_WHAT TO WORK ON_.
Please retype, word for word, the line containing "[0:02.00-0:03.00]" and every line after it through the end of the records, leaving out all pictures.

_SUPPLIED DATA_.
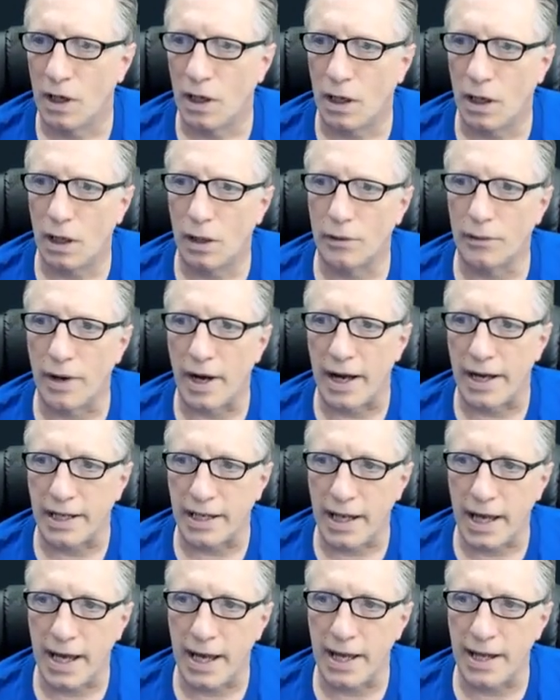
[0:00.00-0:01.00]
All right,
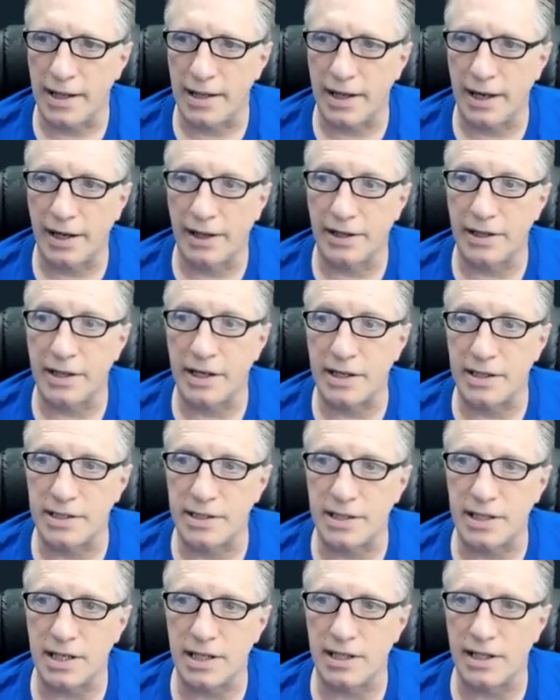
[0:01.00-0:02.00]
and there you can
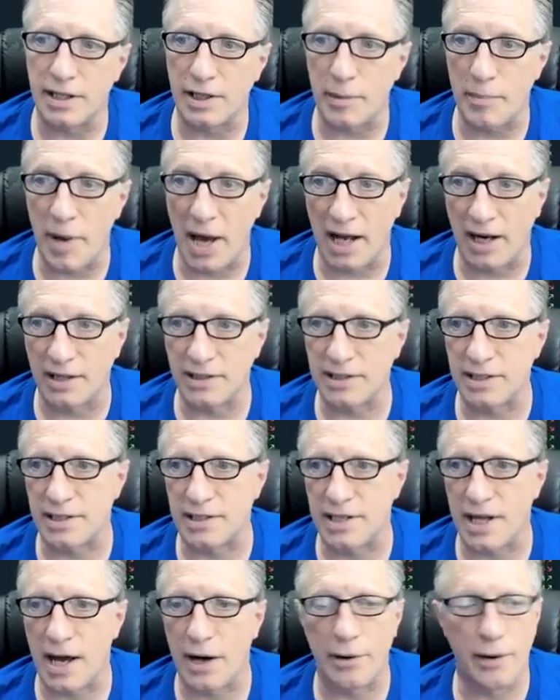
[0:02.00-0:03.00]
see that the balance
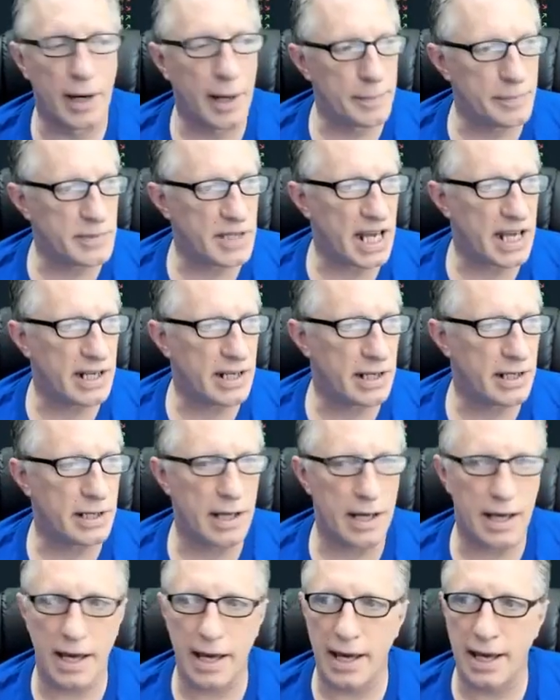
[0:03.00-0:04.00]
is now updated,
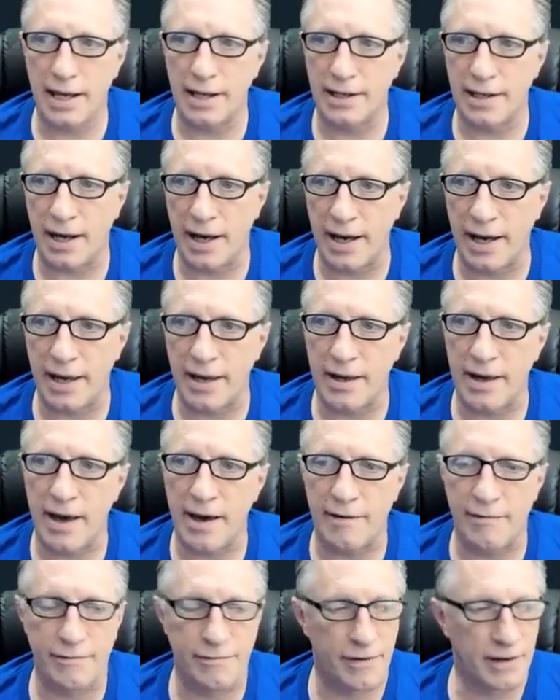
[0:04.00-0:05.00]
and I
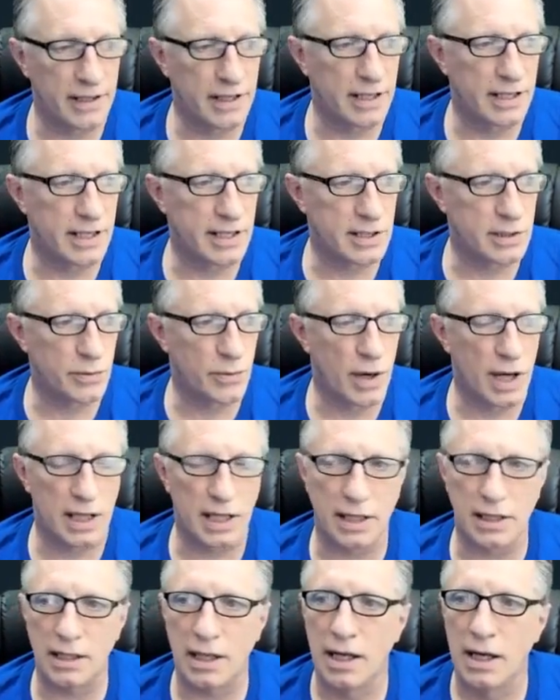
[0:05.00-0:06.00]
have funded this
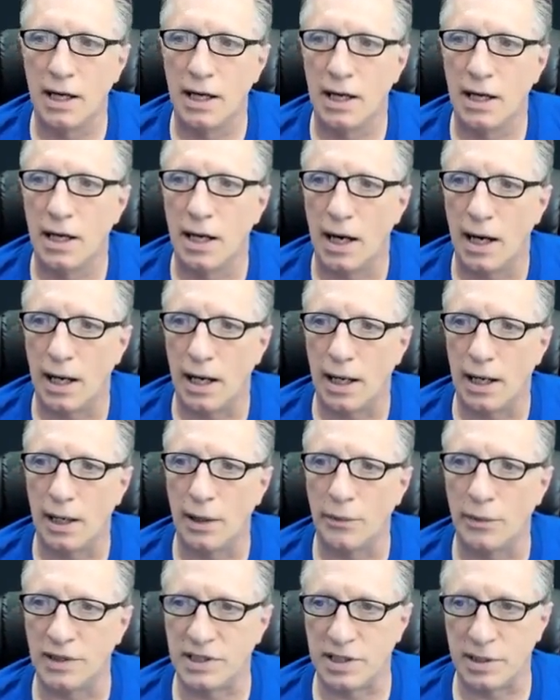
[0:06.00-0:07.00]
wallet
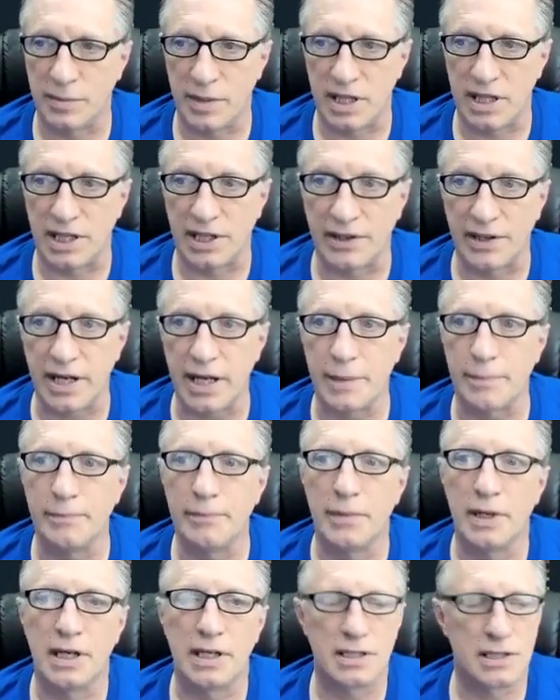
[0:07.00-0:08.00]
with some Ethereum.
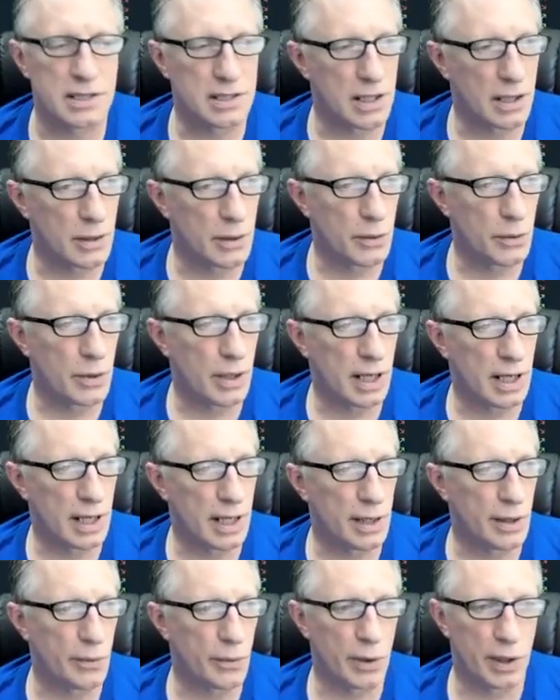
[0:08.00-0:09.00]

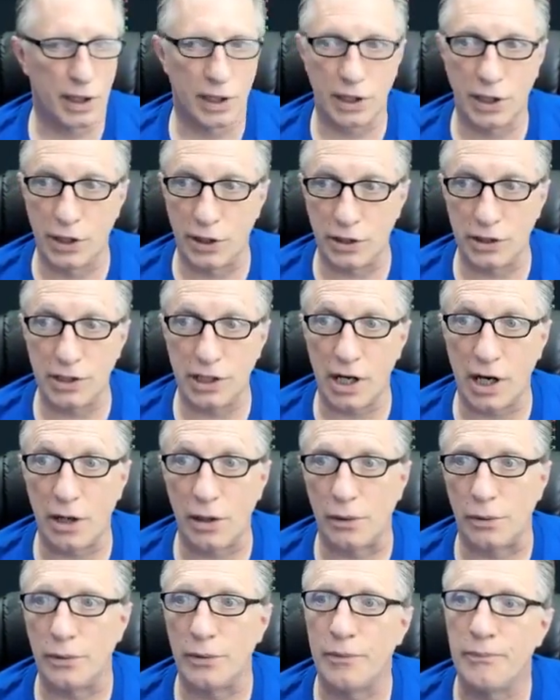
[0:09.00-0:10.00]
So we're good to
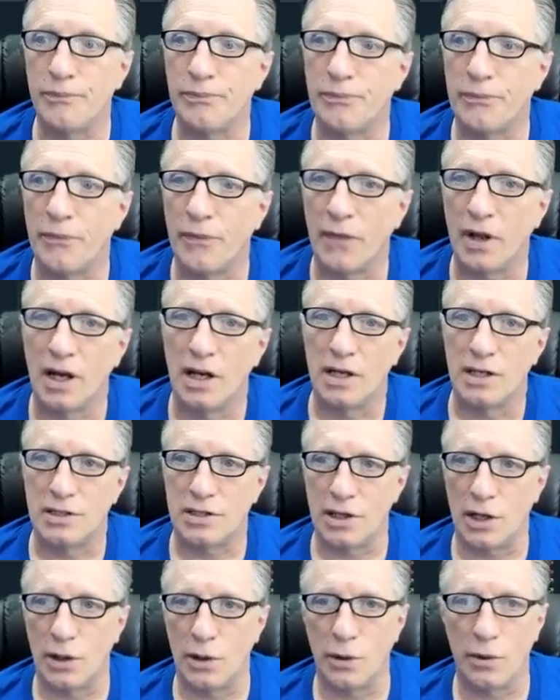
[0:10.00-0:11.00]
go.
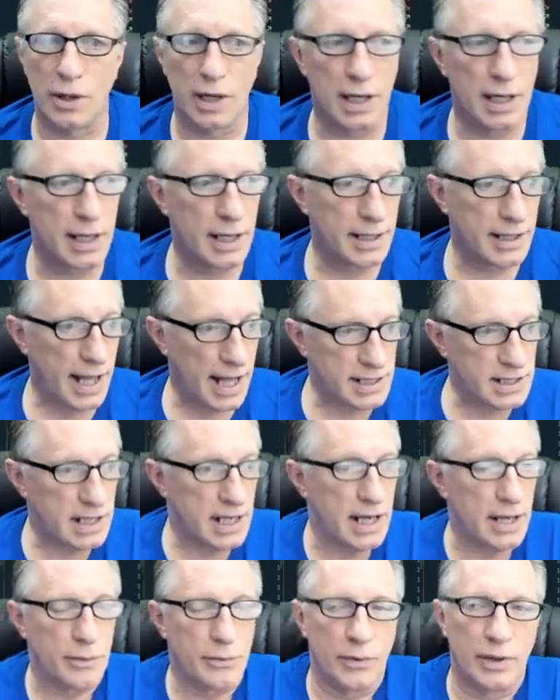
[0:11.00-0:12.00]
So that's
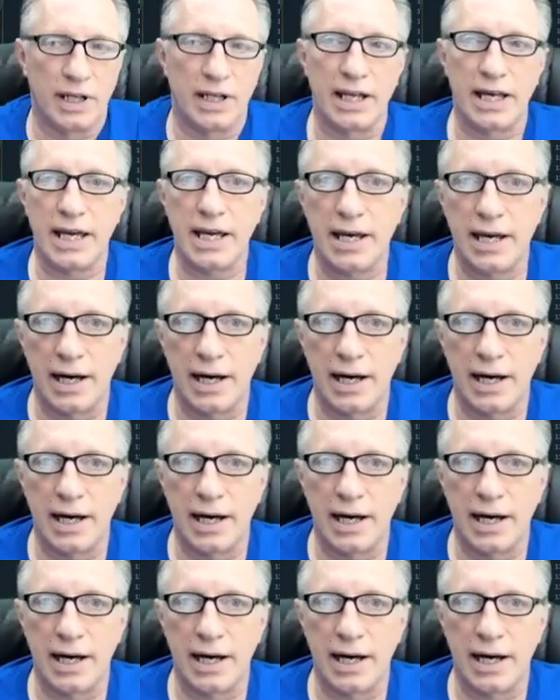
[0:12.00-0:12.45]
it, really.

_SOLUTION BELOW_.
[0:02.00-0:03.00]
see that the balance
[0:03.00-0:04.00]
is now updated,
[0:04.00-0:05.00]
and I
[0:05.00-0:06.00]
have funded this
[0:06.00-0:07.00]
wallet
[0:07.00-0:08.00]
with some Ethereum.
[0:08.00-0:09.00]

[0:09.00-0:10.00]
So we're good to
[0:10.00-0:11.00]
go.
[0:11.00-0:12.00]
So that's
[0:12.00-0:12.45]
it, really.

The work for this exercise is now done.